Saved entries:
○ ○ ○ ○ ○ ○ ○

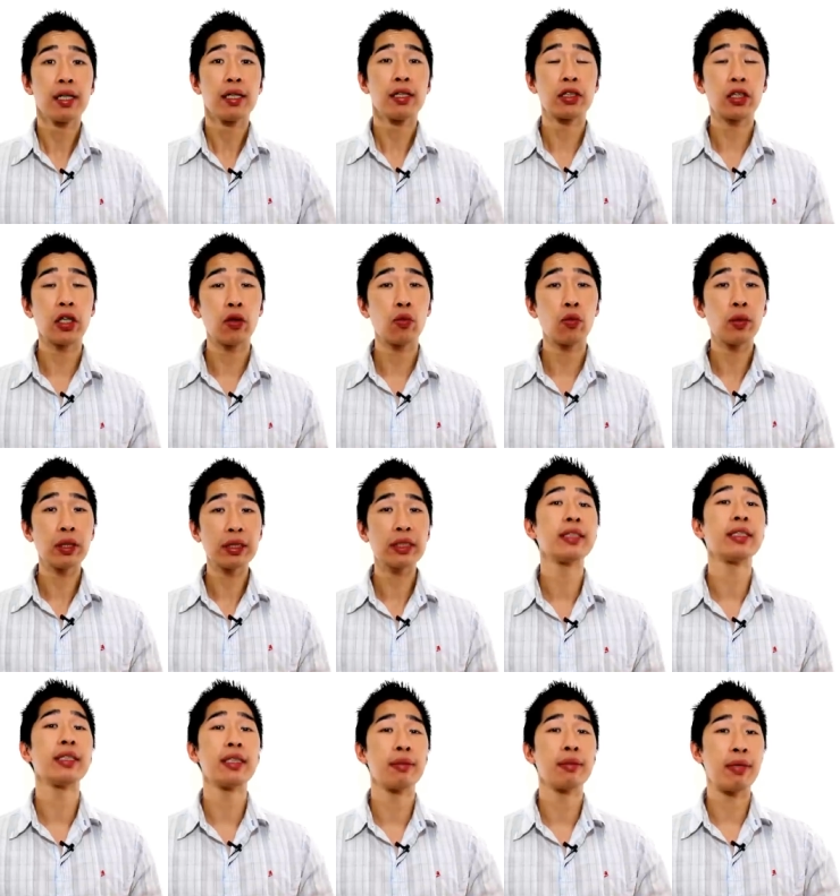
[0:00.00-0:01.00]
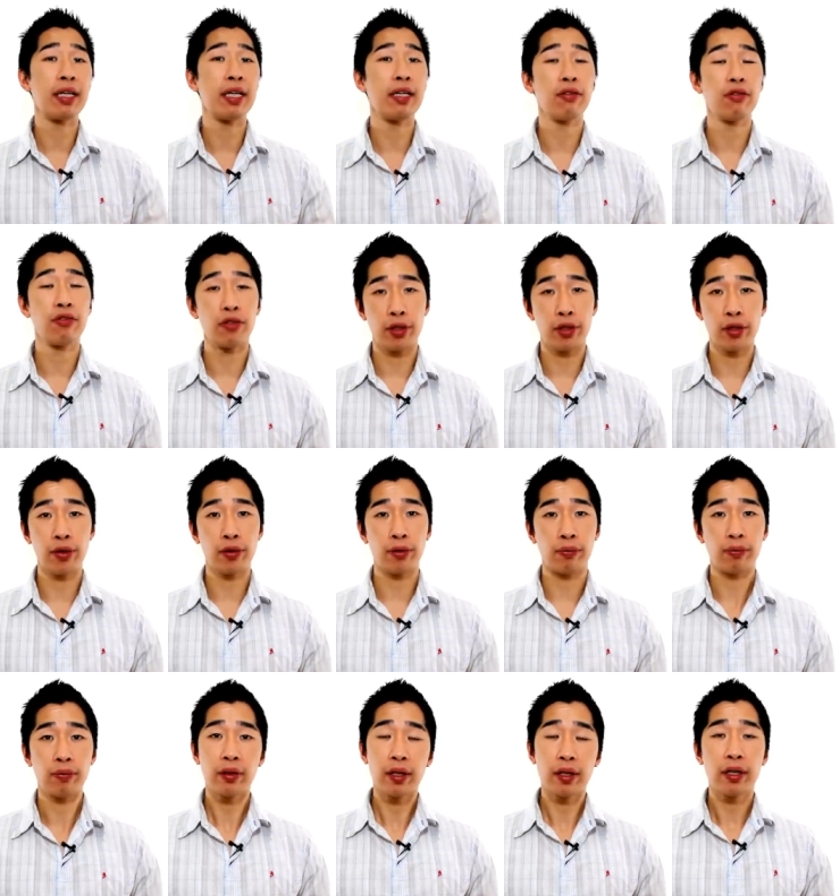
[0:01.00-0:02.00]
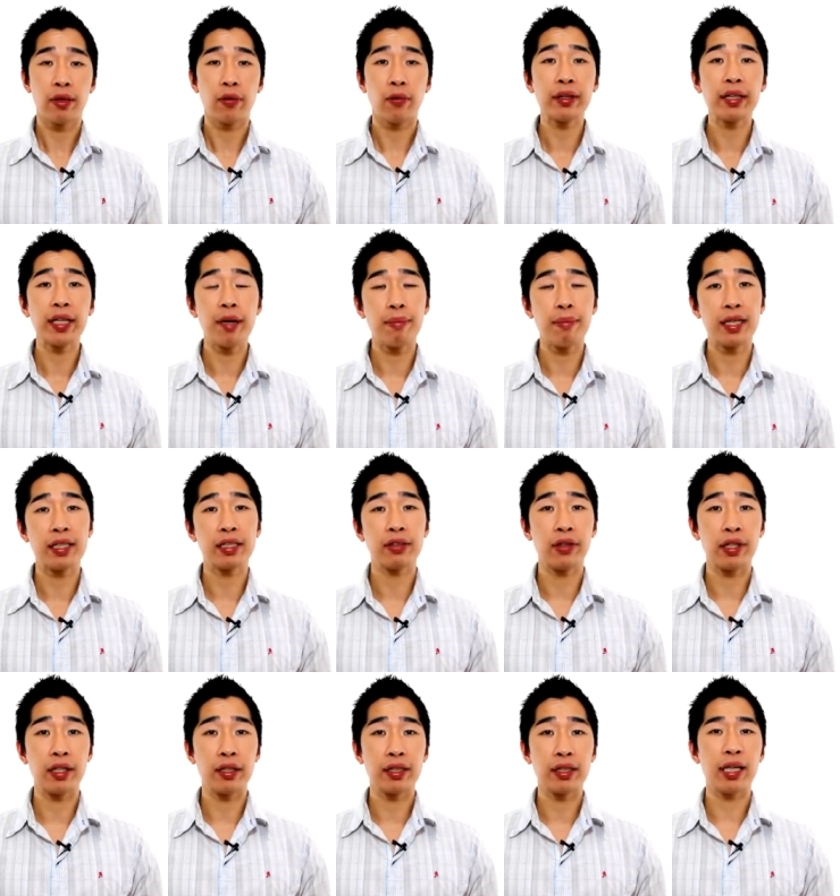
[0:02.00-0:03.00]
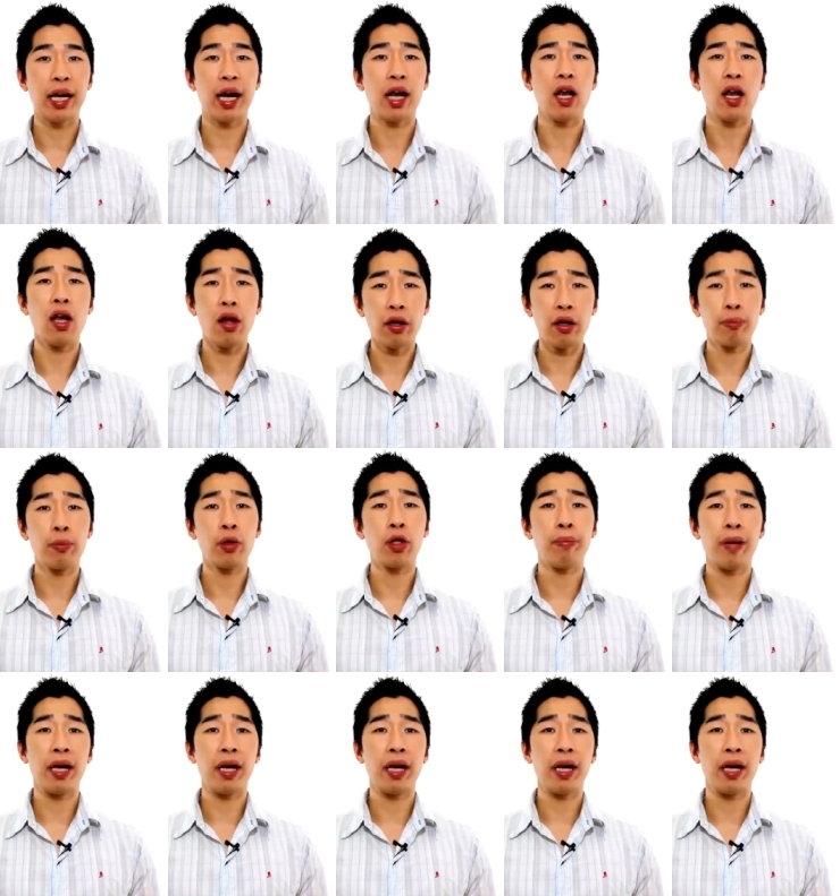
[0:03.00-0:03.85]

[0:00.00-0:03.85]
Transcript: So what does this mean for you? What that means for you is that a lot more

○ ○ ○ ○ ○ ○ ○

The problem:
Pictures stay out of this copy. Retype exactly the lines from the one with "[0:02.00-0:03.00]" through the last line of the data, both ends included, and nothing more.

Completed task:
[0:02.00-0:03.00]
[0:03.00-0:03.85]

[0:00.00-0:03.85]
Transcript: So what does this mean for you? What that means for you is that a lot more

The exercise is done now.